Integrated theoretical and experimental study of boron antimonide: structural, optical, and thermoelectric properties

Abstract

Boron antimonide (BSb), a promising thermoelectric material from the binary Group III–V compounds, was synthesized using a hydrothermal method. It represents the first report on the chemical synthesis of BSb. This study combines experimental and theoretical methods, utilizing the full potential linearized augmented plane wave (FP-LAPW) and the Perdew–Burke–Ernzerhof generalized gradient approximation (PBE-GGA) to calculate its structural, electronic, optical, and thermoelectric properties. The investigation explores the influence of different molar ratios of elemental boron and antimonide nanoparticles on the material structure and electrical and thermal properties.
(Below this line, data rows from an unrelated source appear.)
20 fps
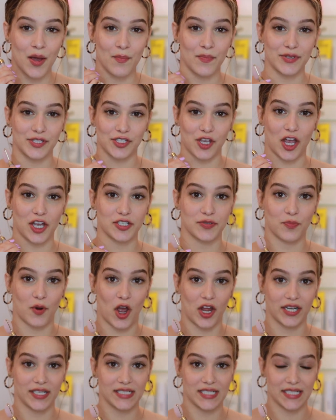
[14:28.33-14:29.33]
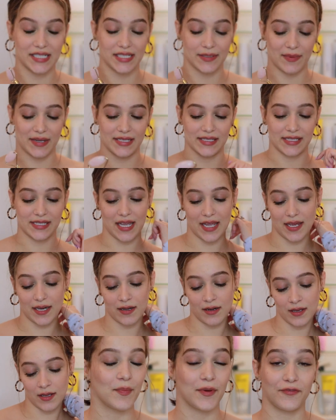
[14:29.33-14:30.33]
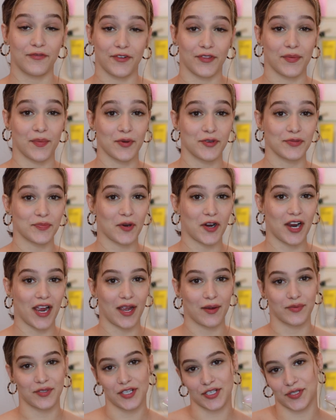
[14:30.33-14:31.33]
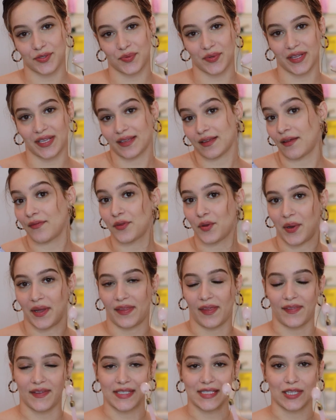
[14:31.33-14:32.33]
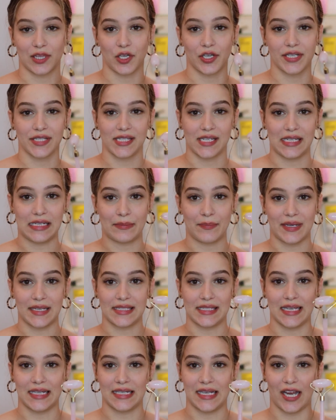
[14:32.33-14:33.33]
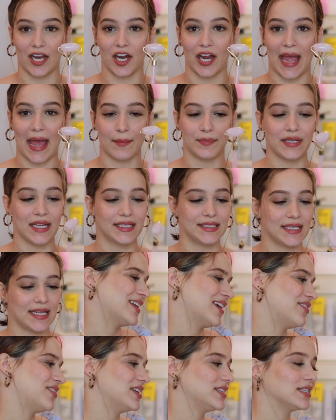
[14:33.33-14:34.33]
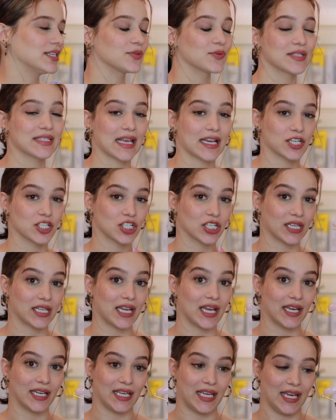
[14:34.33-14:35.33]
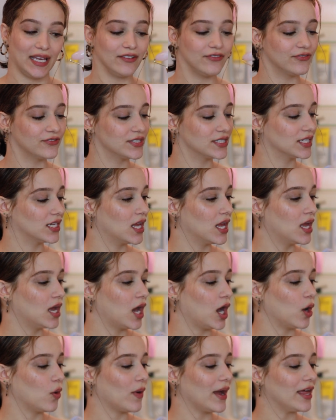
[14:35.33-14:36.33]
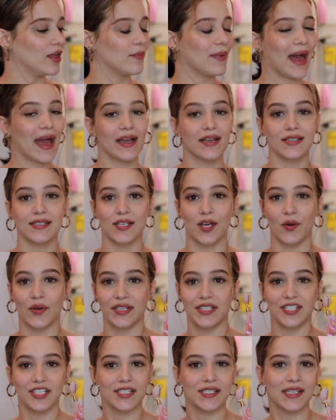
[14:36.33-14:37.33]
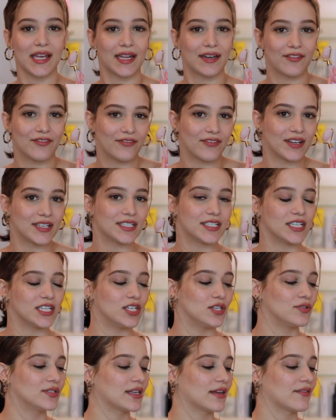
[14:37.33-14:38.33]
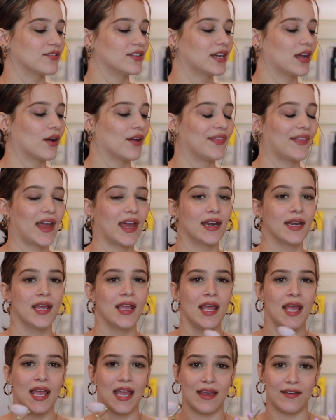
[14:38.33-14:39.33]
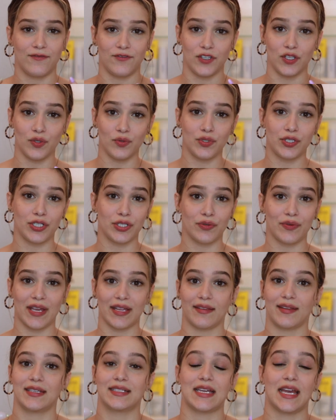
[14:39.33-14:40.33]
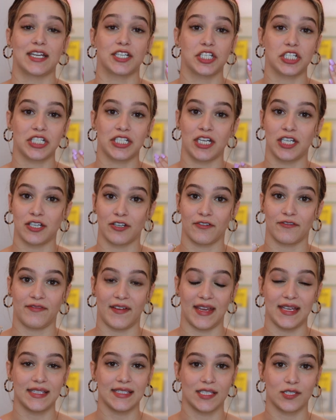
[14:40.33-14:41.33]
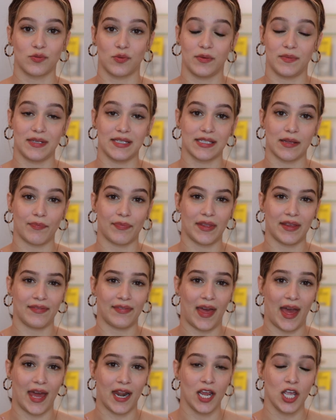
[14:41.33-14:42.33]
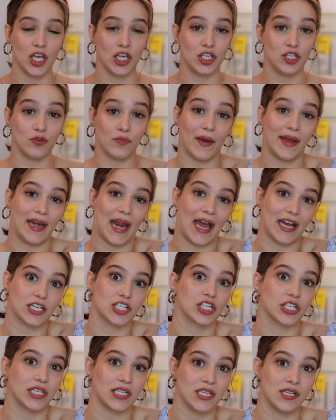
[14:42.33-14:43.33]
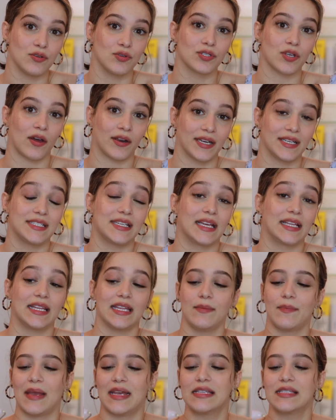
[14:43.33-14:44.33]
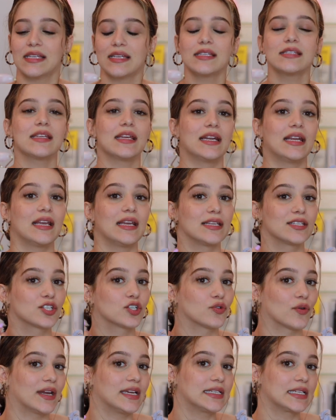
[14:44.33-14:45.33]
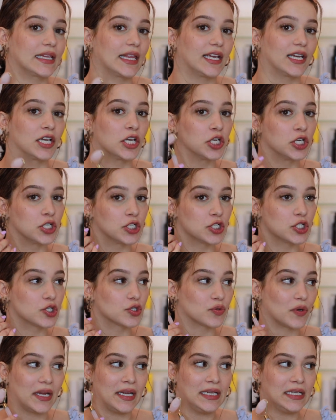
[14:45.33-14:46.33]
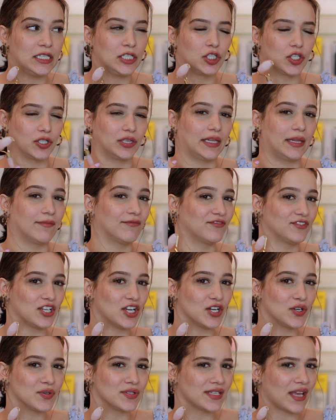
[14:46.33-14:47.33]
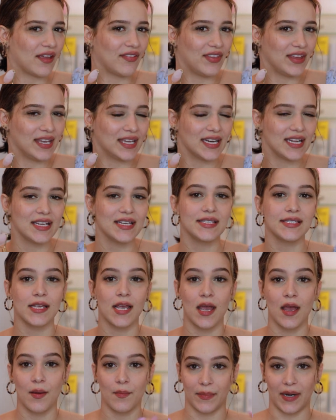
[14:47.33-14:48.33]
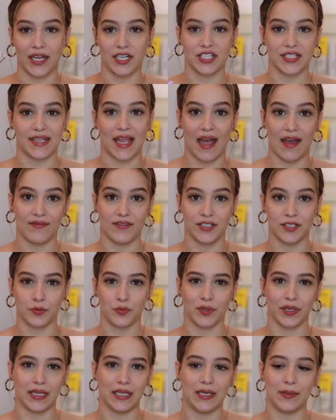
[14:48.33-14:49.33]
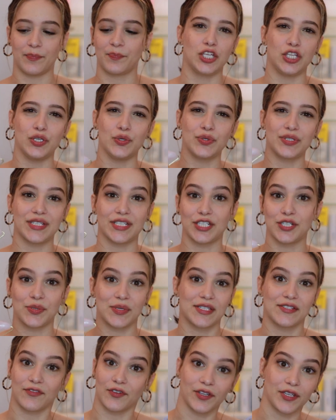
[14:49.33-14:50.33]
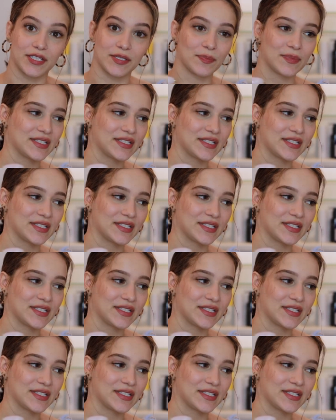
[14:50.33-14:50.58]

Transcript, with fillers: massage product into my skin. But for the most part, I just really love the way that this looks in my skincare cabinet. And I think this was actually a gift a while back, so it's just kind of fun to use every now and then. If you do get like tension in your face, this would be something that you might actually use on a daily basis, and it is great to like drain your lymph nodes, I think it is, but I just haven't really used it to its fullest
X-ray diffraction (XRD) revealed the zinc blende structure of BSb. UV-visible studies was used to determine the bandgap energy found the highest of 2.91 eV for the 1 : 2 ratio among other molar ratios. Hall measurements revealed an electrical conductivity of 6.52 × 10⁻³ Sm⁻¹ for the 1 : 2 ratio, while Seebeck measurements yielded a maximum Seebeck coefficient of −778 µV K⁻¹ for the 1 : 2 ratio indicating n-type behavior, which was consistent with both experimental Hall and Seebeck analysis. Using the BoltzTraP code, the Seebeck coefficient and power factor were determined to be 912 µV K⁻¹ and 0.387 nW m⁻¹ K⁻², respectively. The lowest experimental thermal conductivity of BSb was found to be 0.059 W m⁻¹ K⁻¹ for the 1 : 2 ratio due to the enhanced phonon scattering at the interfaces. These findings unveil intriguing thermal and electrical behaviors in the III–V boron group, showing promise for potential thermoelectric applications.